Saved entries:
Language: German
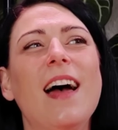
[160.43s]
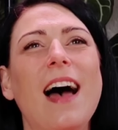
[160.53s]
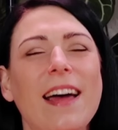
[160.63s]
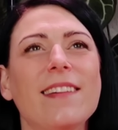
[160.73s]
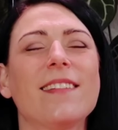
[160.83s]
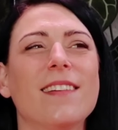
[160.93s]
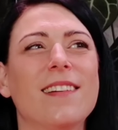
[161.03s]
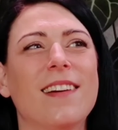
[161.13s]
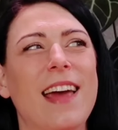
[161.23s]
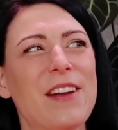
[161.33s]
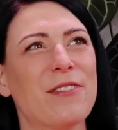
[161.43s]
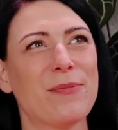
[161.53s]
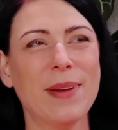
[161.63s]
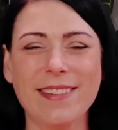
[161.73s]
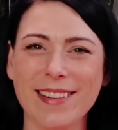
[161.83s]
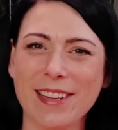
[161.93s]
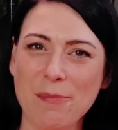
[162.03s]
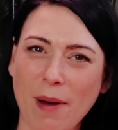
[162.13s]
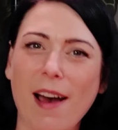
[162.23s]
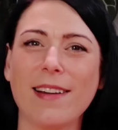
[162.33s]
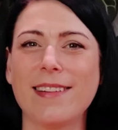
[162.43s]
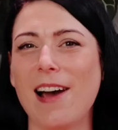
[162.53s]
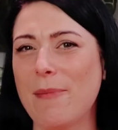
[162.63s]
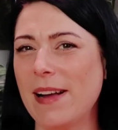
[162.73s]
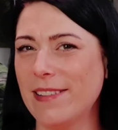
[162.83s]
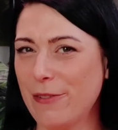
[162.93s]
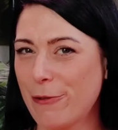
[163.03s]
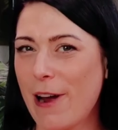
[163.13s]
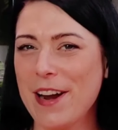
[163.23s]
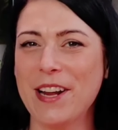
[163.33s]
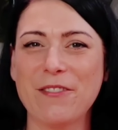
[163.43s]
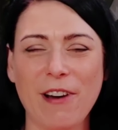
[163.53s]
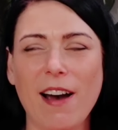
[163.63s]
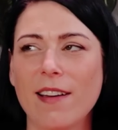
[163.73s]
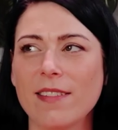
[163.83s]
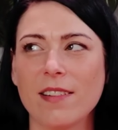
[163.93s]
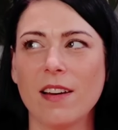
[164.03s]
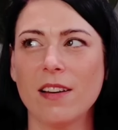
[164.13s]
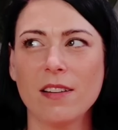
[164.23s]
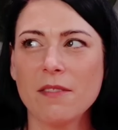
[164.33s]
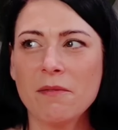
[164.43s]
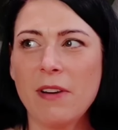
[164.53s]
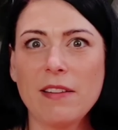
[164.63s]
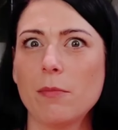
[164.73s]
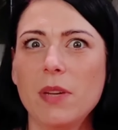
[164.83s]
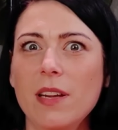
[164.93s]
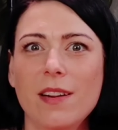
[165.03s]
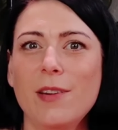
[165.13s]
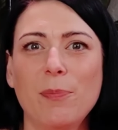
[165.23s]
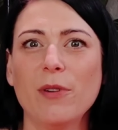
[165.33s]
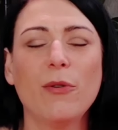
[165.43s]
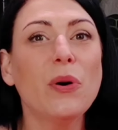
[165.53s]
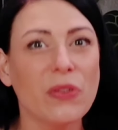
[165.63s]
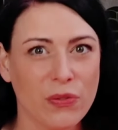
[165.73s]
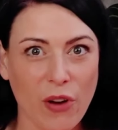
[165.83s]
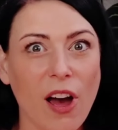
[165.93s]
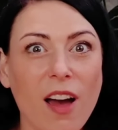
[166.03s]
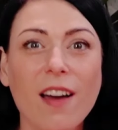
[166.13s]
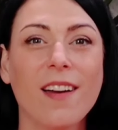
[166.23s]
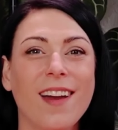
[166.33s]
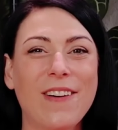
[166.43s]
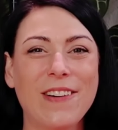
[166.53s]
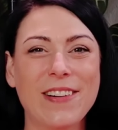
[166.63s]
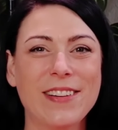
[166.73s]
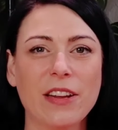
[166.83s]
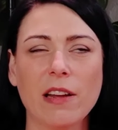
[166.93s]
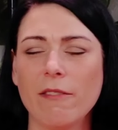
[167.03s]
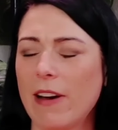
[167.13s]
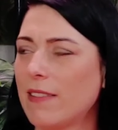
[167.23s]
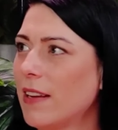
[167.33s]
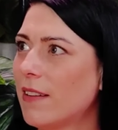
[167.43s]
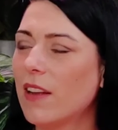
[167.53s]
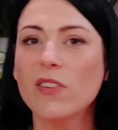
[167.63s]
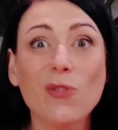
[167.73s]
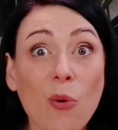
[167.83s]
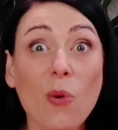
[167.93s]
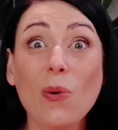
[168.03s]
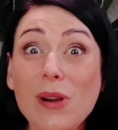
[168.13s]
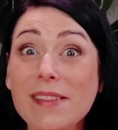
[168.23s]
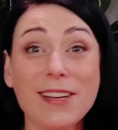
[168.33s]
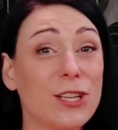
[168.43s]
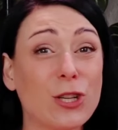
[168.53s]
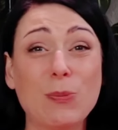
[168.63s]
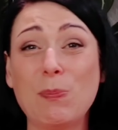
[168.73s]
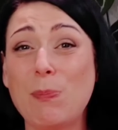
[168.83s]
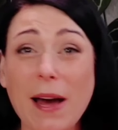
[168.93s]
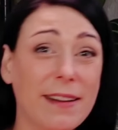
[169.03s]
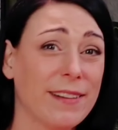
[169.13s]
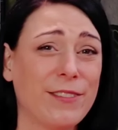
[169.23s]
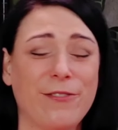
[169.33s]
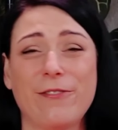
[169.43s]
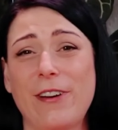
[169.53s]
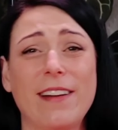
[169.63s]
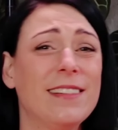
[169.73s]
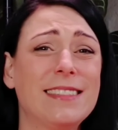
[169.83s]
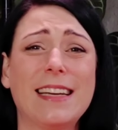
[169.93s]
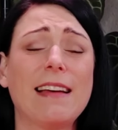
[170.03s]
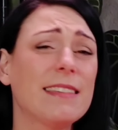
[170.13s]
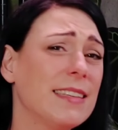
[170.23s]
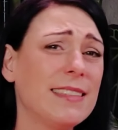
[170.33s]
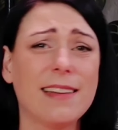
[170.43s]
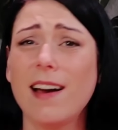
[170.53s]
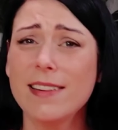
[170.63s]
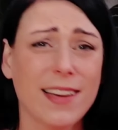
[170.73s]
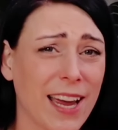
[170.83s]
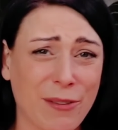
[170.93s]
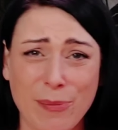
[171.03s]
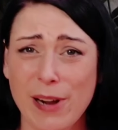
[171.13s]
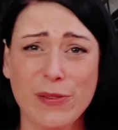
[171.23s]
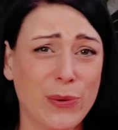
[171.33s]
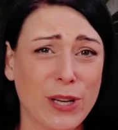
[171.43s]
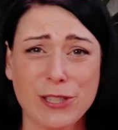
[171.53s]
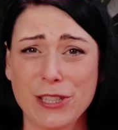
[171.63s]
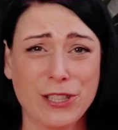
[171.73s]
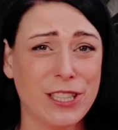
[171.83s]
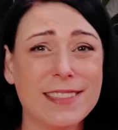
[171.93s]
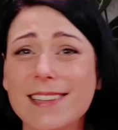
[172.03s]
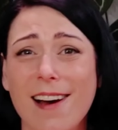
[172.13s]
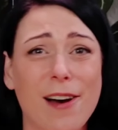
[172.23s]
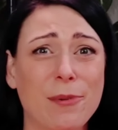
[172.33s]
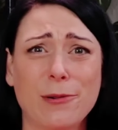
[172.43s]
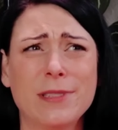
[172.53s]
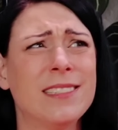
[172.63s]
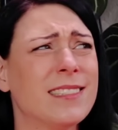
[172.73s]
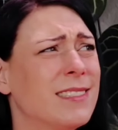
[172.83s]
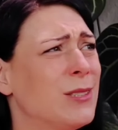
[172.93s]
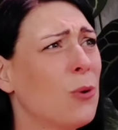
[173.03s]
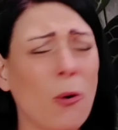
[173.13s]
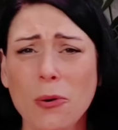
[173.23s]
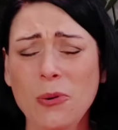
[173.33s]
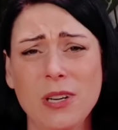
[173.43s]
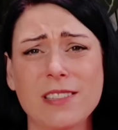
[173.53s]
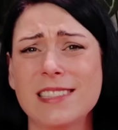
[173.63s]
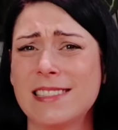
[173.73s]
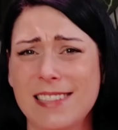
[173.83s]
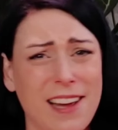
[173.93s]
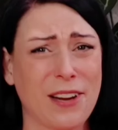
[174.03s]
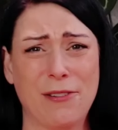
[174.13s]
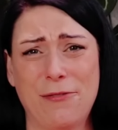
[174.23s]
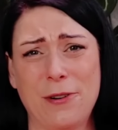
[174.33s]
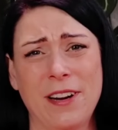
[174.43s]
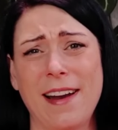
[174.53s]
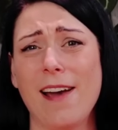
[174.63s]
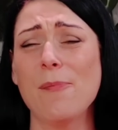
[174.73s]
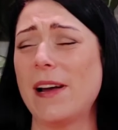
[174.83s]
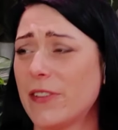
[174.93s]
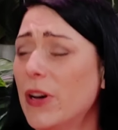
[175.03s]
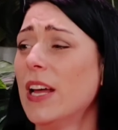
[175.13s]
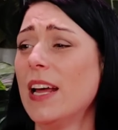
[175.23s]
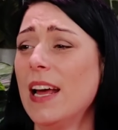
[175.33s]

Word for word: hat etwas mit sich gebracht damals, die Friday war es, äh, was mir nicht bewusst war. Und was ich dann so ultra spannend fand, dass ich da direkt mal zu recherchiert habe und so coole Sachen gefunden habe. Also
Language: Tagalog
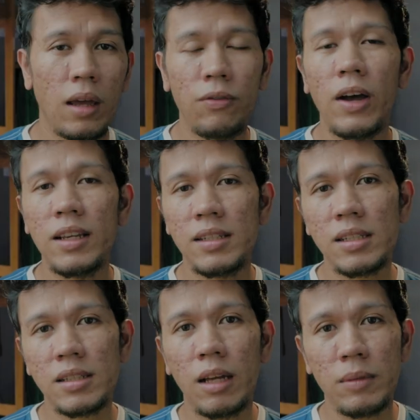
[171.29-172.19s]
FI
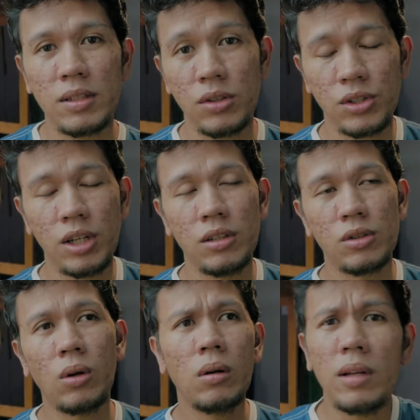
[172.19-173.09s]
system is concerned.
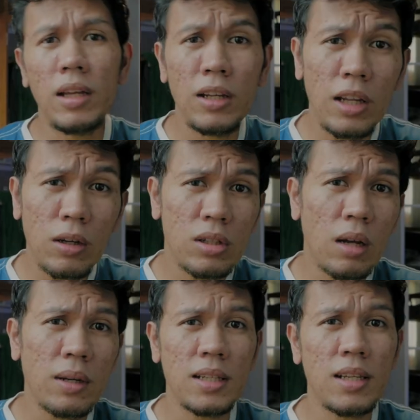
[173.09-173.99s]
So, hindi ko siya
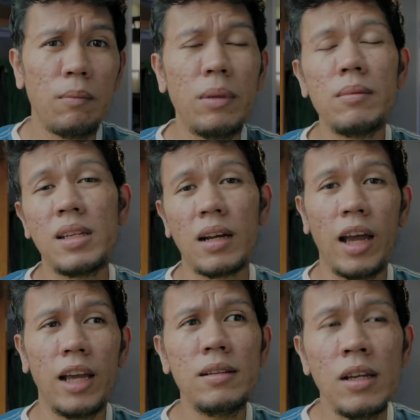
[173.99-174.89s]
masasabing
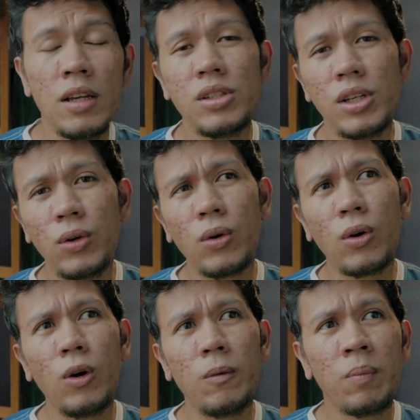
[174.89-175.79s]
sirain.
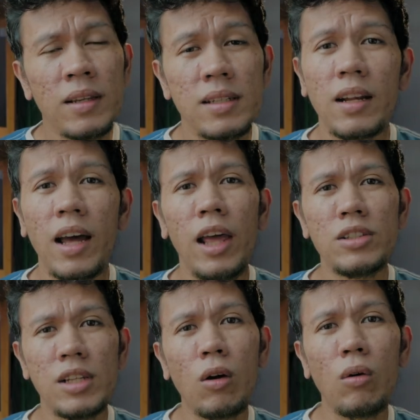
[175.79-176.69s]
Siguro, sirain
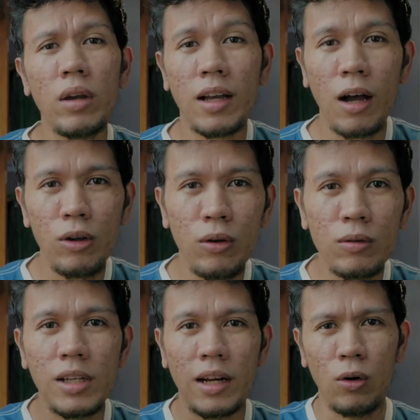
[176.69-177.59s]
siya kung ikaw yung
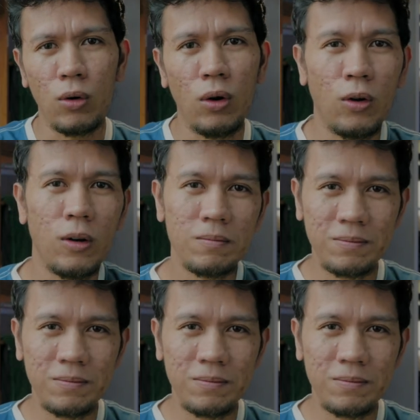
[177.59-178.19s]
siraulo.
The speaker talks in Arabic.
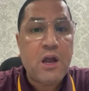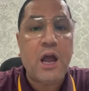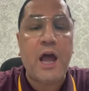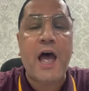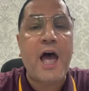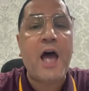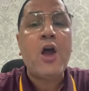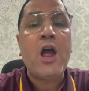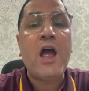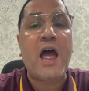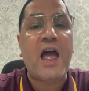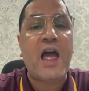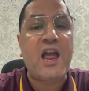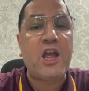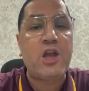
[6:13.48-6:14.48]
آه،
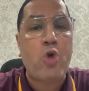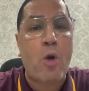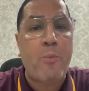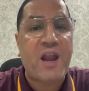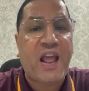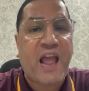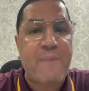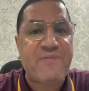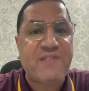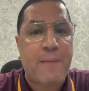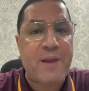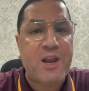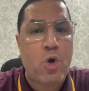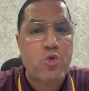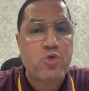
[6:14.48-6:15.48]
آه، يوم الخمسة
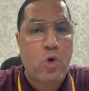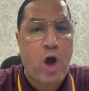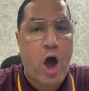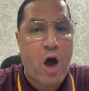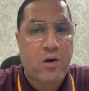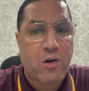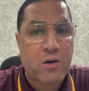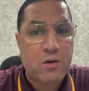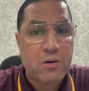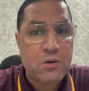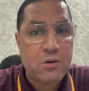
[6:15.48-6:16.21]
مليون دولار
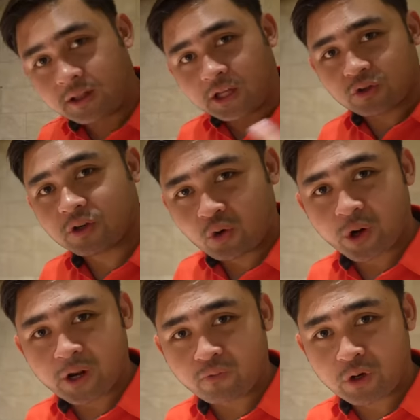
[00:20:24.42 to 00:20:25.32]
dito sa
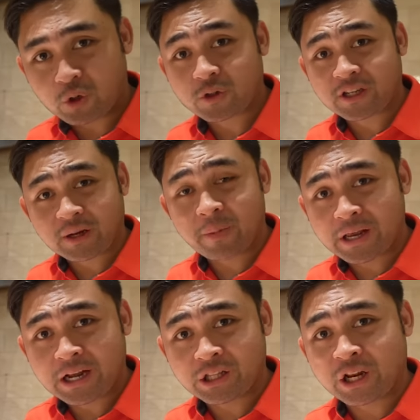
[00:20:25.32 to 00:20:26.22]
Korean food na to,
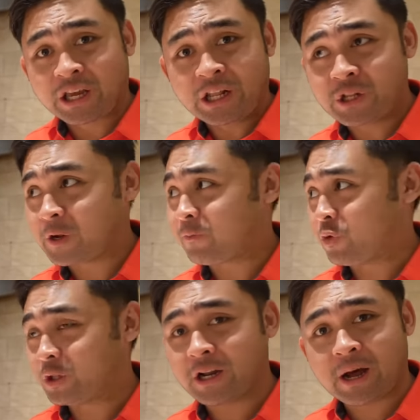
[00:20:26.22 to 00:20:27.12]
sasabayan natin ng Indian
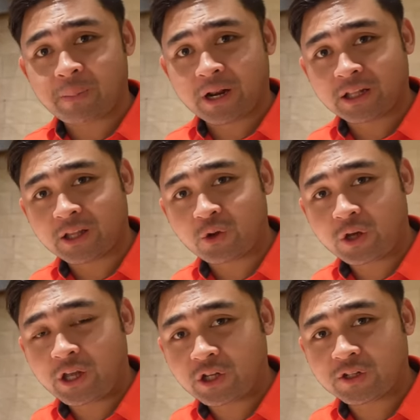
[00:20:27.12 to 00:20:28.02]
food. Hanapin natin yung
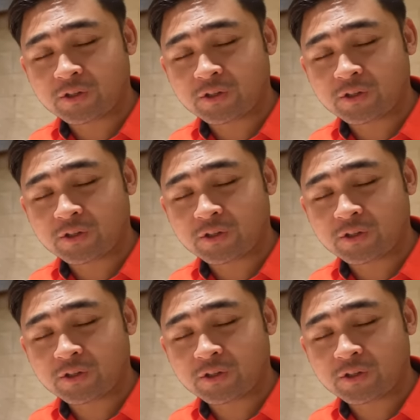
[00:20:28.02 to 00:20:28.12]
Indian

EXERCISE OBJECTIVE | The entries above must be output exactly, with every image left out.

EXERCISE RESULT |
Language: German
[160.43s]
[160.53s]
[160.63s]
[160.73s]
[160.83s]
[160.93s]
[161.03s]
[161.13s]
[161.23s]
[161.33s]
[161.43s]
[161.53s]
[161.63s]
[161.73s]
[161.83s]
[161.93s]
[162.03s]
[162.13s]
[162.23s]
[162.33s]
[162.43s]
[162.53s]
[162.63s]
[162.73s]
[162.83s]
[162.93s]
[163.03s]
[163.13s]
[163.23s]
[163.33s]
[163.43s]
[163.53s]
[163.63s]
[163.73s]
[163.83s]
[163.93s]
[164.03s]
[164.13s]
[164.23s]
[164.33s]
[164.43s]
[164.53s]
[164.63s]
[164.73s]
[164.83s]
[164.93s]
[165.03s]
[165.13s]
[165.23s]
[165.33s]
[165.43s]
[165.53s]
[165.63s]
[165.73s]
[165.83s]
[165.93s]
[166.03s]
[166.13s]
[166.23s]
[166.33s]
[166.43s]
[166.53s]
[166.63s]
[166.73s]
[166.83s]
[166.93s]
[167.03s]
[167.13s]
[167.23s]
[167.33s]
[167.43s]
[167.53s]
[167.63s]
[167.73s]
[167.83s]
[167.93s]
[168.03s]
[168.13s]
[168.23s]
[168.33s]
[168.43s]
[168.53s]
[168.63s]
[168.73s]
[168.83s]
[168.93s]
[169.03s]
[169.13s]
[169.23s]
[169.33s]
[169.43s]
[169.53s]
[169.63s]
[169.73s]
[169.83s]
[169.93s]
[170.03s]
[170.13s]
[170.23s]
[170.33s]
[170.43s]
[170.53s]
[170.63s]
[170.73s]
[170.83s]
[170.93s]
[171.03s]
[171.13s]
[171.23s]
[171.33s]
[171.43s]
[171.53s]
[171.63s]
[171.73s]
[171.83s]
[171.93s]
[172.03s]
[172.13s]
[172.23s]
[172.33s]
[172.43s]
[172.53s]
[172.63s]
[172.73s]
[172.83s]
[172.93s]
[173.03s]
[173.13s]
[173.23s]
[173.33s]
[173.43s]
[173.53s]
[173.63s]
[173.73s]
[173.83s]
[173.93s]
[174.03s]
[174.13s]
[174.23s]
[174.33s]
[174.43s]
[174.53s]
[174.63s]
[174.73s]
[174.83s]
[174.93s]
[175.03s]
[175.13s]
[175.23s]
[175.33s]

Word for word: hat etwas mit sich gebracht damals, die Friday war es, äh, was mir nicht bewusst war. Und was ich dann so ultra spannend fand, dass ich da direkt mal zu recherchiert habe und so coole Sachen gefunden habe. Also
Language: Tagalog
[171.29-172.19s]
FI
[172.19-173.09s]
system is concerned.
[173.09-173.99s]
So, hindi ko siya
[173.99-174.89s]
masasabing
[174.89-175.79s]
sirain.
[175.79-176.69s]
Siguro, sirain
[176.69-177.59s]
siya kung ikaw yung
[177.59-178.19s]
siraulo.
The speaker talks in Arabic.
[6:13.48-6:14.48]
آه،
[6:14.48-6:15.48]
آه، يوم الخمسة
[6:15.48-6:16.21]
مليون دولار
[00:20:24.42 to 00:20:25.32]
dito sa
[00:20:25.32 to 00:20:26.22]
Korean food na to,
[00:20:26.22 to 00:20:27.12]
sasabayan natin ng Indian
[00:20:27.12 to 00:20:28.02]
food. Hanapin natin yung
[00:20:28.02 to 00:20:28.12]
Indian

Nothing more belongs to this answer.